EXERCISE DESCRIPTION | Could you give the data that follows again exactly, without its pictures?

============================================================

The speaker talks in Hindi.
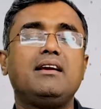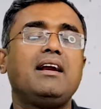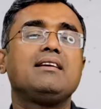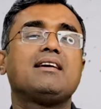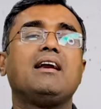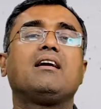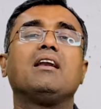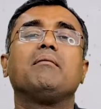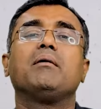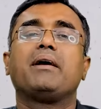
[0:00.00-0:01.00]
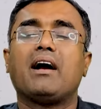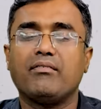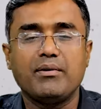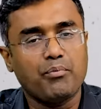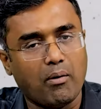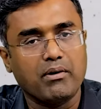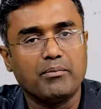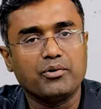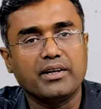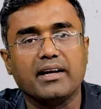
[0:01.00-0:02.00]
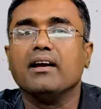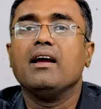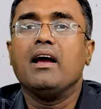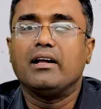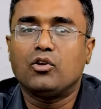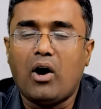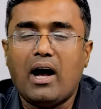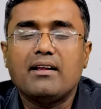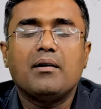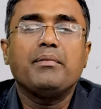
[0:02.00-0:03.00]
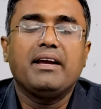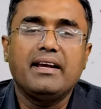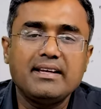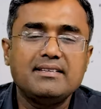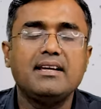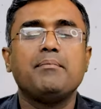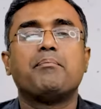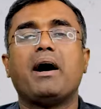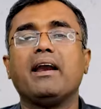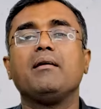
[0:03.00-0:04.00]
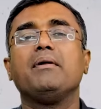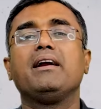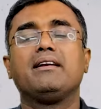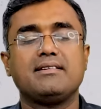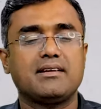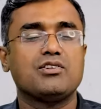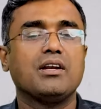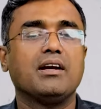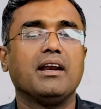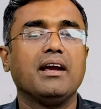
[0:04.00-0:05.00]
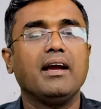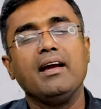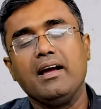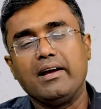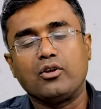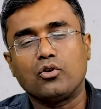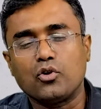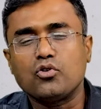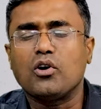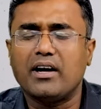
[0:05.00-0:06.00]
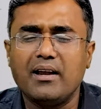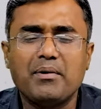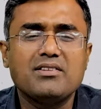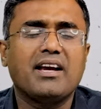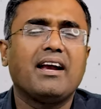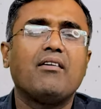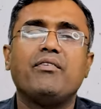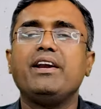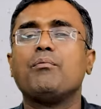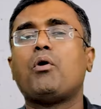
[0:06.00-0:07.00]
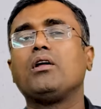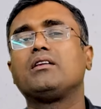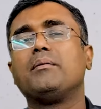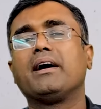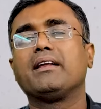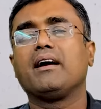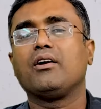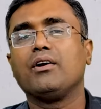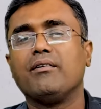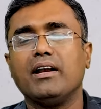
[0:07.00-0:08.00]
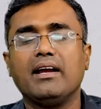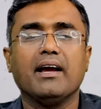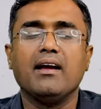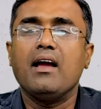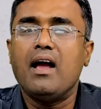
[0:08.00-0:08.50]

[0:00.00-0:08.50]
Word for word: ये डिसाइड करने में हमें काफी प्रॉब्लम होती है तो आज हम इसी बारे में डिस्कशन करेंगे तो दोस्तों कहीं मत जाइएगा वीडियो बहुत धमाकेदार होने वाली है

============================================================

OUTPUT FOR THIS TASK |
The speaker talks in Hindi.
[0:00.00-0:01.00]
[0:01.00-0:02.00]
[0:02.00-0:03.00]
[0:03.00-0:04.00]
[0:04.00-0:05.00]
[0:05.00-0:06.00]
[0:06.00-0:07.00]
[0:07.00-0:08.00]
[0:08.00-0:08.50]

[0:00.00-0:08.50]
Word for word: ये डिसाइड करने में हमें काफी प्रॉब्लम होती है तो आज हम इसी बारे में डिस्कशन करेंगे तो दोस्तों कहीं मत जाइएगा वीडियो बहुत धमाकेदार होने वाली है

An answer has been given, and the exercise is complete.